Today, I'm looking at the traditional club song of my hometown team, Derby County, otherwise known as the Rams!
(Photo from The Daily Echo)
As an avid Derby County fan myself, I will try and keep this post as objective as possible but please forgive me if my bias somehow seeps in!
To understand "Steve Bloomer's Watching", we first need to look at the legendary Steve Bloomer (affectionately nicknamed the "Destroying Angel"), undoubtedly one of the best footballers to ever play the game. Truly a brilliant sportsman (he also played baseball and cricket for Derby teams), he made his professional debut at the tender age of just 18, firing home 4 goals in a game against Darley Dale. He went on to have a prolific career, including a 14-year tenure at Derby County, scoring a total of 332 goals in 525 games for the Rams. Known for having a very slight frame, he terrorised defenses with his natural skill and pure instinct for the game.
It's no surprise then that he's considered one of Derby County's biggest icons with an anthem to match. First used on Boxing Day of 1997, "Steve Bloomer's Watching" was written by 2 Derby fans (Mark Tewson and Martyn Miller) after hearing "Up There Cazaly" at an Australian Rules Football game. They re-wrote the song to include Derby's football greats whilst their musician friend Stephen Halston-Reid modernised the composition.
BBC Radio Derby and actor Robert Lindsay soon got involved after hearing the reworked song. Lionel Pickering (director), Jim Smith (manager) and several squad players also joined in to record the song under the name 'Robert Lindsay and the Pride Park Posse' (arguably the most cringeworthy band name ever).
Robert Lindsay: Leader of the "posse"
(photo from The Times)
Since then, it has been played before every single home game, allowing fans young and old to remember the greatness of Steve Bloomer, the game's first real superstar.
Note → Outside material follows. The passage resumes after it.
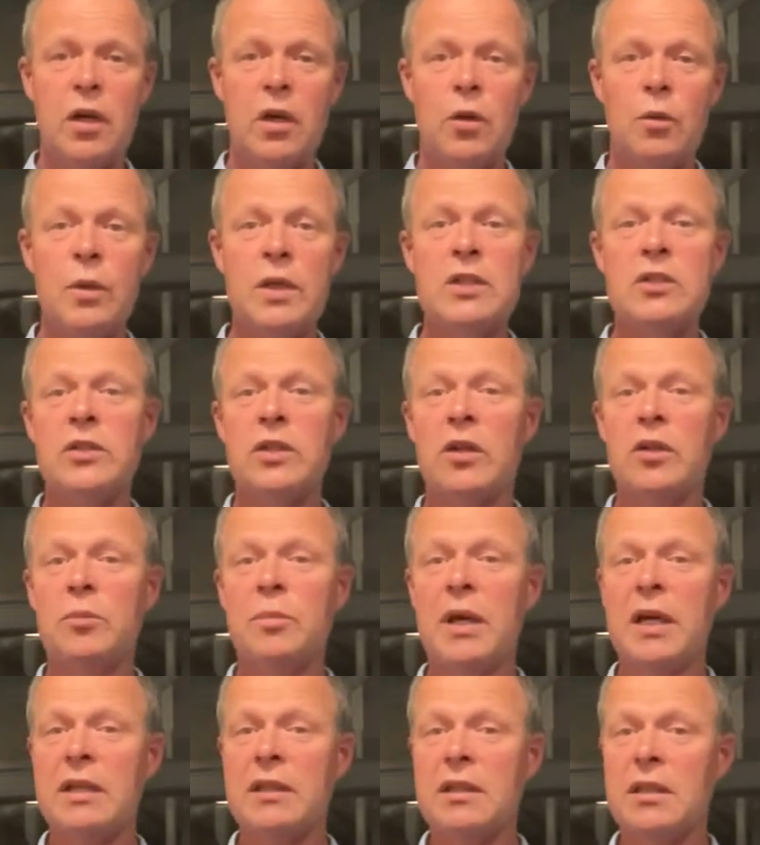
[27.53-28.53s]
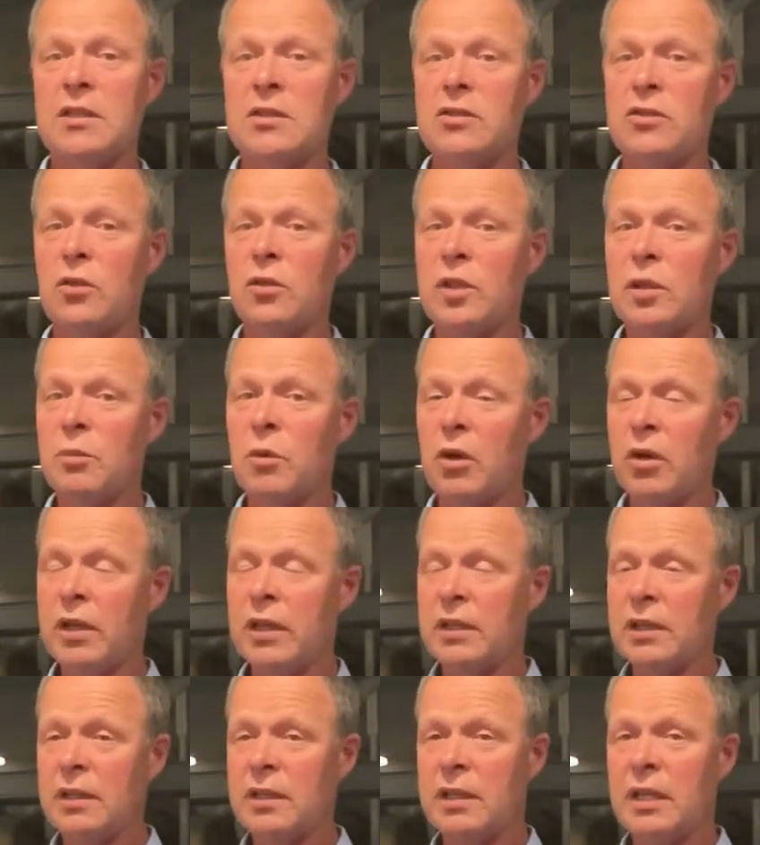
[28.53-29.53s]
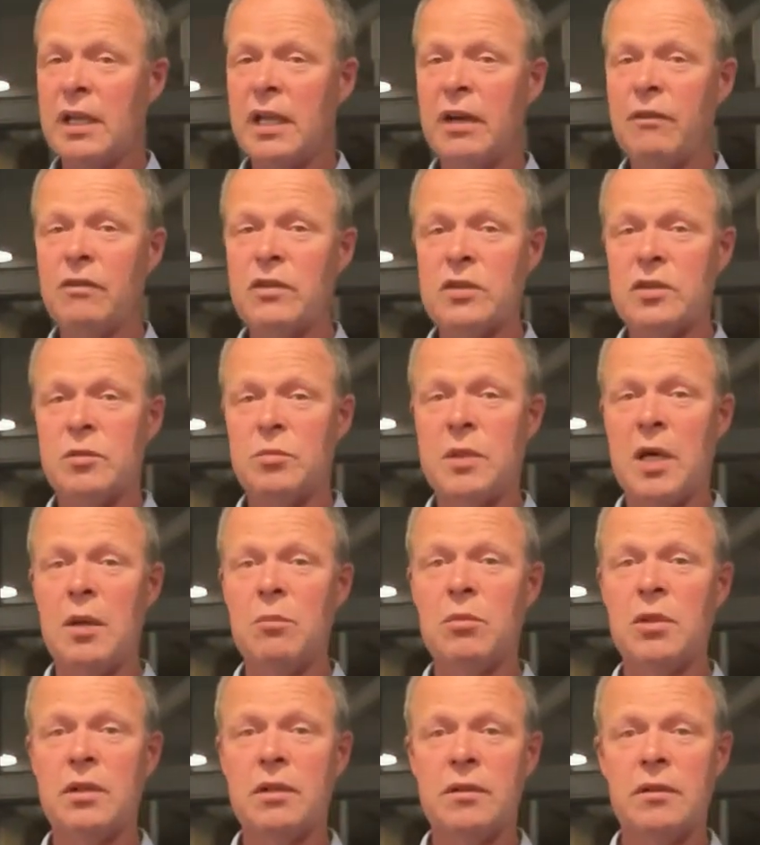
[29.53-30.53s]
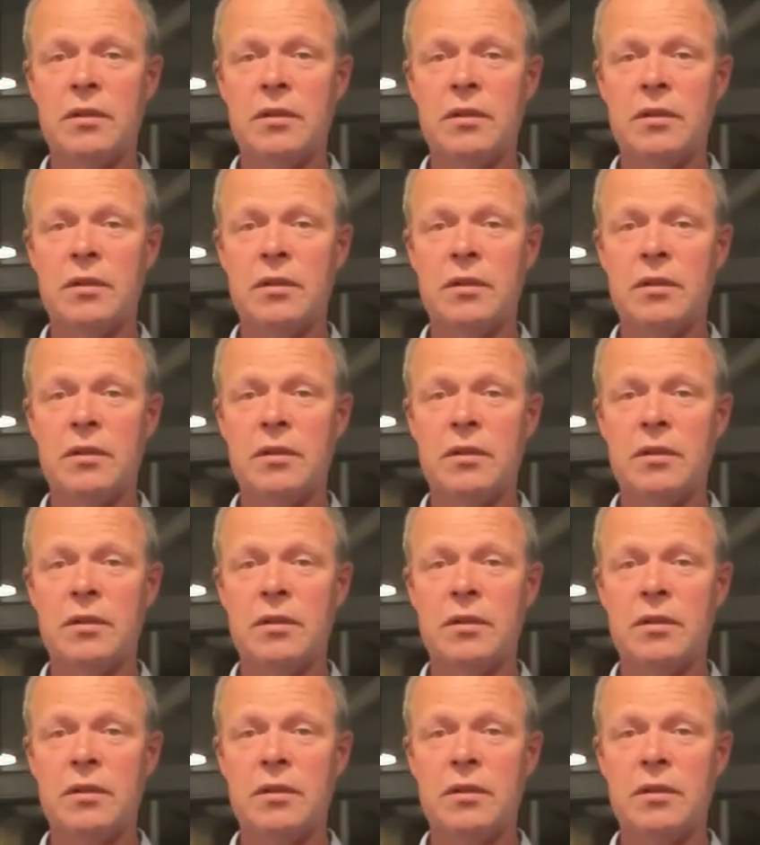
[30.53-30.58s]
We start back this Sunday morning, the 11th of September.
Bloomer now sits alongside the home dug-out at Pride Park in the form of a bust, "guiding our heroes in the black and the white" as it says in the song.
Now to have a listen:
Another unique feature of this blog is that, for every song, I'll be getting the opinions of the club's fans. Because, let's face it, they're the ones who sing it week in, week out.
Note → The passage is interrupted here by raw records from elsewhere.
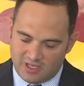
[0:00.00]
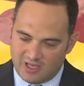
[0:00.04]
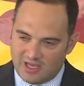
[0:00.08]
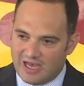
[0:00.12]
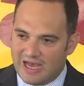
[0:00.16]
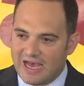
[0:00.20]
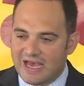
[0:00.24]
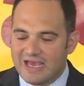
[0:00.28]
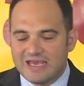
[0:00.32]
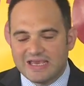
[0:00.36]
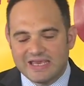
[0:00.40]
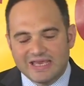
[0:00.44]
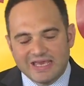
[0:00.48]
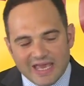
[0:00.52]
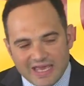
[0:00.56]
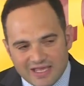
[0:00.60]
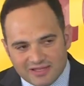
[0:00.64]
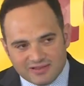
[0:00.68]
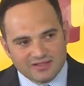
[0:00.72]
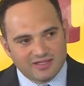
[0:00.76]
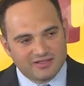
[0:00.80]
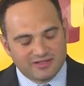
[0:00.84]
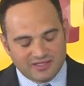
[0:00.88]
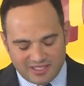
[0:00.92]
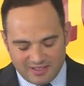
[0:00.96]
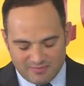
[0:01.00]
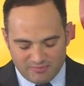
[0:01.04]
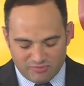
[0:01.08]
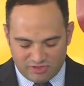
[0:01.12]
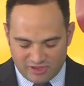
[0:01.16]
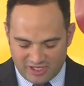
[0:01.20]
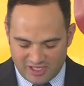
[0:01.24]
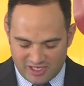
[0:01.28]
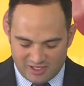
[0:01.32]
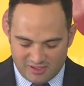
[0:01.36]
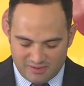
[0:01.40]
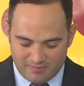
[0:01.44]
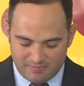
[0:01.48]
I hated him
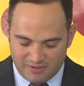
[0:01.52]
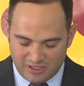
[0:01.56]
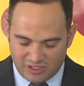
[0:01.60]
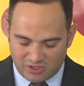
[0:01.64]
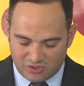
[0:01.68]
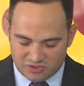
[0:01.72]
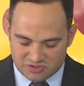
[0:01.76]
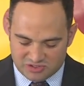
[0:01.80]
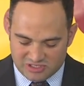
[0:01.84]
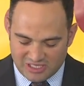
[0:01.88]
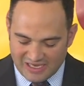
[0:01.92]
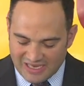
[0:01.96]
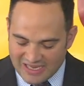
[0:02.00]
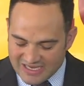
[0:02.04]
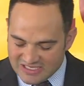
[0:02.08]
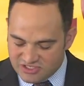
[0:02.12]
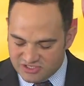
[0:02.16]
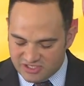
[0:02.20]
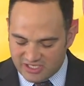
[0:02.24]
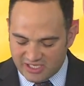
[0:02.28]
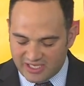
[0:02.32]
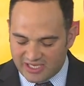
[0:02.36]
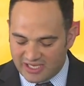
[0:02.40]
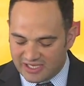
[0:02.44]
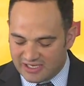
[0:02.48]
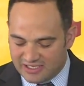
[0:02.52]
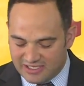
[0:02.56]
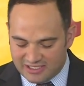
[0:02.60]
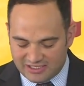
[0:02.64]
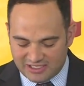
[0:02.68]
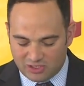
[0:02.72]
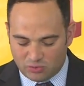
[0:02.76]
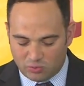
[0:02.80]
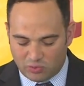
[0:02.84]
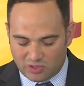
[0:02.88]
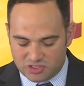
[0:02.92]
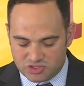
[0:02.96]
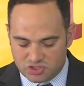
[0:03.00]
then because the last thing I
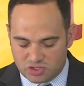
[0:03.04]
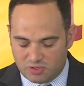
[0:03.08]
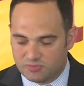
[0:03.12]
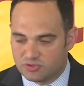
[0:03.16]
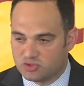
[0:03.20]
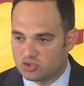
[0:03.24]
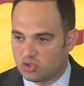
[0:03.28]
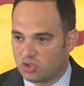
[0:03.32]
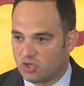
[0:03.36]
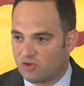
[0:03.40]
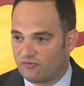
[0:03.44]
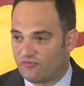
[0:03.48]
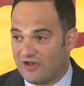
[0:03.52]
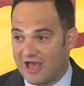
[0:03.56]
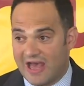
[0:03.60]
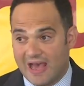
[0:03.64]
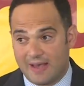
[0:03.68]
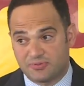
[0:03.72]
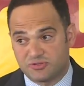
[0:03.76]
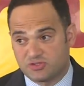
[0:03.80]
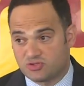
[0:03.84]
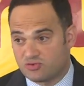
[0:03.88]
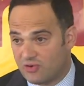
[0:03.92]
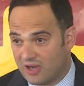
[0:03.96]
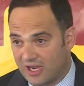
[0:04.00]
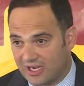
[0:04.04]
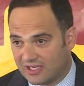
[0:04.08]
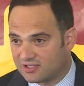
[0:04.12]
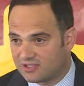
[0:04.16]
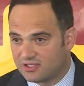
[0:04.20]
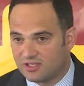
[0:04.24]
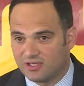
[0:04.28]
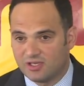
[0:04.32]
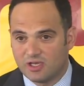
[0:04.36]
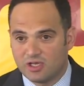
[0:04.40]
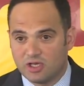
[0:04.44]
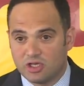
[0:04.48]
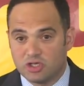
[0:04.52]
needed was some sort of abstract,
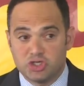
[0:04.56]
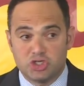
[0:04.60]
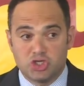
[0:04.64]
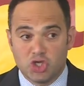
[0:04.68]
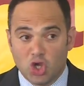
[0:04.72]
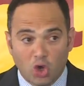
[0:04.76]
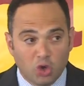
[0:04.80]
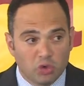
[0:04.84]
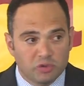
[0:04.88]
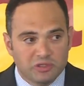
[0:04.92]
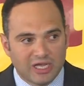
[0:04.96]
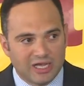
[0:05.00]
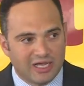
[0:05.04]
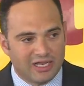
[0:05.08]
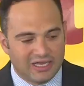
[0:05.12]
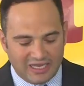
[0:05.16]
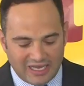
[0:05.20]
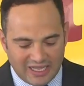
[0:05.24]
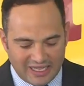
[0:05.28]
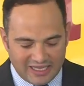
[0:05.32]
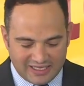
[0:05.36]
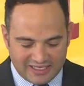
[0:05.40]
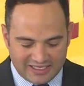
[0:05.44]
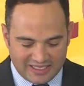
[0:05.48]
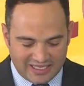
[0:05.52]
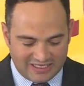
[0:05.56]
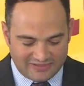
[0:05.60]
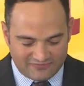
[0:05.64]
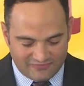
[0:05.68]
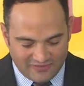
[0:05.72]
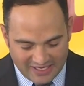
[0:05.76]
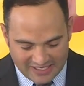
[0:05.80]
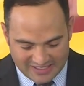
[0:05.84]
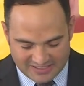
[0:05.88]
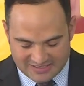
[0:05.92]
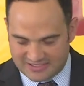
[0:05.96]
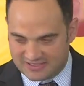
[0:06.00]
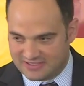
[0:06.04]
Yoda like
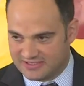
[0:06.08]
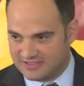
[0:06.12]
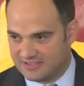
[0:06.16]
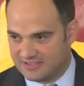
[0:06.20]
advice.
For "Steve Bloomer's Watching", I spoke to several people on the DCFCfans forum to gauge their opinion. Unfortunately, the responses were much more negative than I had anticipated.
Sam (17), from Derby, said "When I was younger, it was alright but I've heard it so many times now, its getting on my nerves. No-one really joins in, you just get half the ground clapping and shouting "Derby!" at the end."
James (22),, from Derby, raises the issue of when it's played: "I'm sure the song used to be played to coincide with the kick off which was better as there would be a big load of noise as the game started. Now it's played 10 mins before kick off so less people are interested in joining in and are still finishing off their pints downstairs."
Callum (17),, from Heanor, agrees: "It doesn't help how it's played ten minutes before kick off. Singing it then just feels pointless to me."
On the other hand, Dan (25),, from Blackpool, says, "I like the song & always join in! It's our song & no-one else sings it unlike some chart or old songs adopted by other clubs. It's something nice & unique to us even if the tune is a rip-off of an old Aussie song!"
As for myself, I have to agree with Dan. I find the song to be very uplifting and, just before the kick-off of an important game, it certainly gives me chills when it rings around the stadium. Take the other weekend, for example, during the passionate East Midlands derby between Derby County and Nottingham Forest. 27,000 home fans all standing and belting out "Everybody's frightened of that Derby pride!"
That, my friends, is what a football game is all about.